- Craighead House
- U.S. Historic district – Contributing property
- Location: 3710 Westbrook Avenue, Nashville, Tennessee
- Coordinates: 36°08′20″N 86°49′52″W﻿ / ﻿36.1389°N 86.8310°W
- Built: 1812
- Part of: Richland-West End Historic District (ID79002425)
- Designated CP: April 16, 1979

= Craighead House (Nashville, Tennessee) =

Craighead House, at 3710 Westbrook Avenue in Nashville, Tennessee, is a Federal style house built in circa 1810, perhaps 1812. It is one of the oldest brick houses in Nashville. The house's gardens were a featured garden of the Garden Club of Nashville.

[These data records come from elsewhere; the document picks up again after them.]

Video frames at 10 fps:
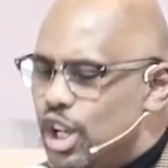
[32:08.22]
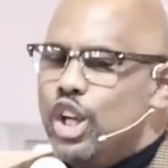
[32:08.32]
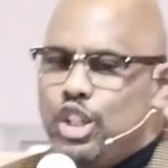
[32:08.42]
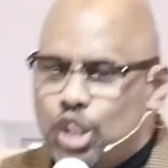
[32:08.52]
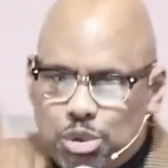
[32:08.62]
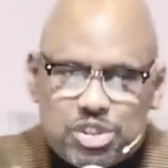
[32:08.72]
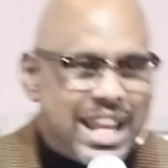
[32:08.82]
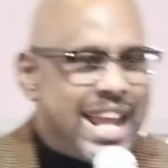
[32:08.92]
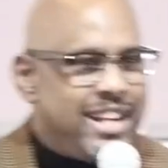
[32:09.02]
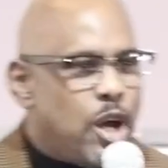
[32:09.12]
You
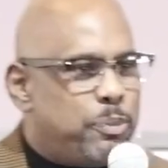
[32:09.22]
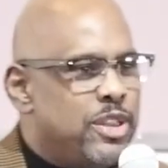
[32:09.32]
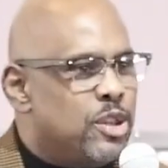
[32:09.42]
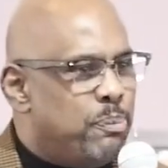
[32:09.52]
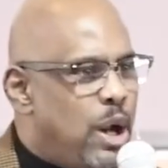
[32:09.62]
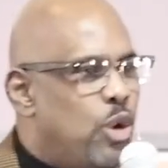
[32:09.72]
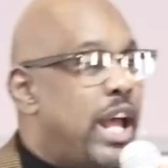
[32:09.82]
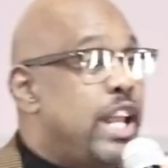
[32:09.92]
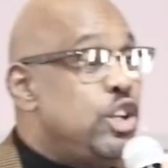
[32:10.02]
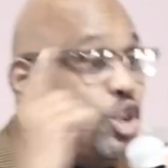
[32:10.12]
stand up in the boat
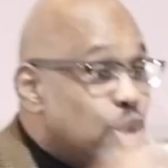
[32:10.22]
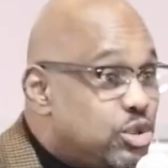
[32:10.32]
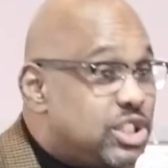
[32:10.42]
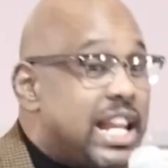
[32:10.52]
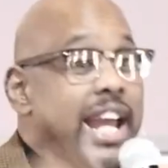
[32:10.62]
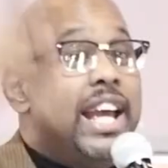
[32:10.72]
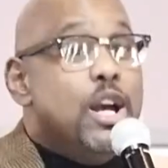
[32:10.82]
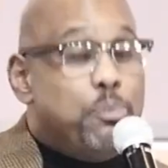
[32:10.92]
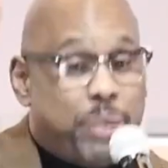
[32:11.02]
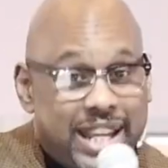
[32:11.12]
and you say,
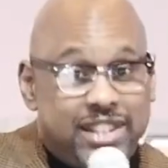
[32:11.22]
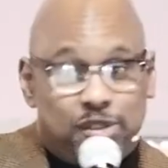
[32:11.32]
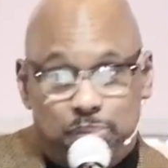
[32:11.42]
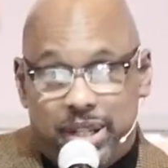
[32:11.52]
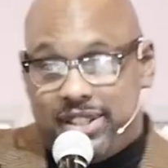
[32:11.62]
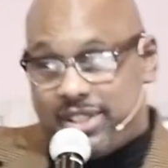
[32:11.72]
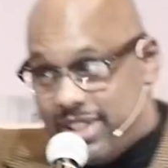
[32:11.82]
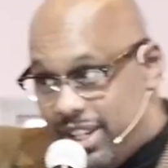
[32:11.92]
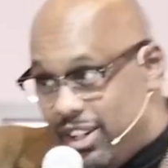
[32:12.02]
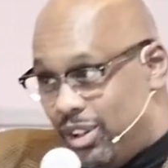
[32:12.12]
peace be
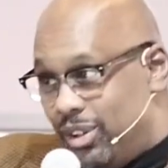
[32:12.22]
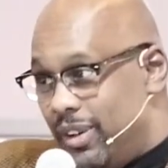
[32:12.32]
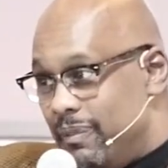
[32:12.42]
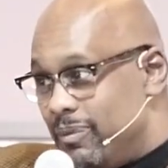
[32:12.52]
still.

It was built by John Brown Craighead and was the "manor house" of his 194 acre plantation. John Brown Craighead's wife, Jane Erwin Dickinson, was the widow of Charles Dickinson, who was killed in an 1806 duel with future president Andrew Jackson. John Craighead was son of Presbyterian minister Thomas B. Craighead.

The plantation remained in the Craighead family until the end of the American Civil War. The property was subdivided in 1905 or soon thereafter by the Richland Realty Company and became a "trolley car neighborhood". The neighborhood eventually became historic, itself, and is listed on the National Register of Historic Places as Richland-West End Historic District.

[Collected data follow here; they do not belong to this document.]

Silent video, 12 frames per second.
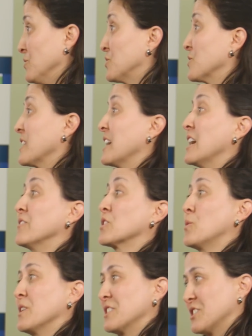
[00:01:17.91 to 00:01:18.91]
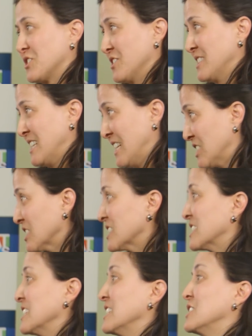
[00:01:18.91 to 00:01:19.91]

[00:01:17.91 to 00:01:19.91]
Do they have a quality assurance agency?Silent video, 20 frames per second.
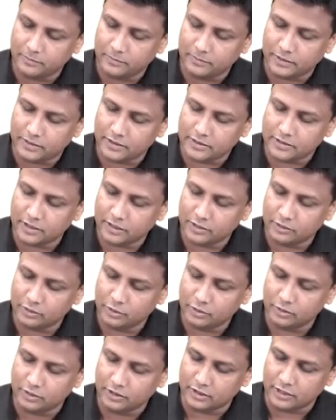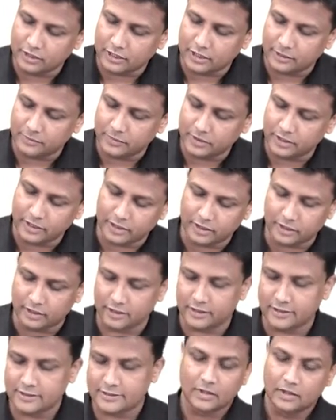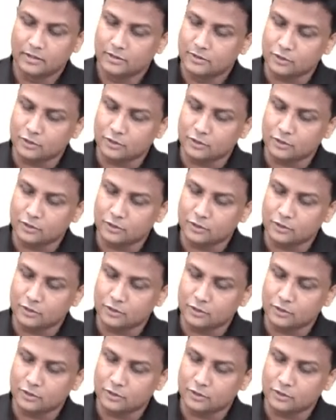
passing through the carpal tunnel guys.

The house is listed on the Tennessee Register of Historic Places and is zoned within a historic overlay for the Richland and West End neighborhoods of Nashville. The house received an Architectural Award in 1999 from Metropolitan Nashville's Historical Commission, and in 2014 the gardens (one acre remaining from the original 194-acre estate) were added to the Archives of American Gardens.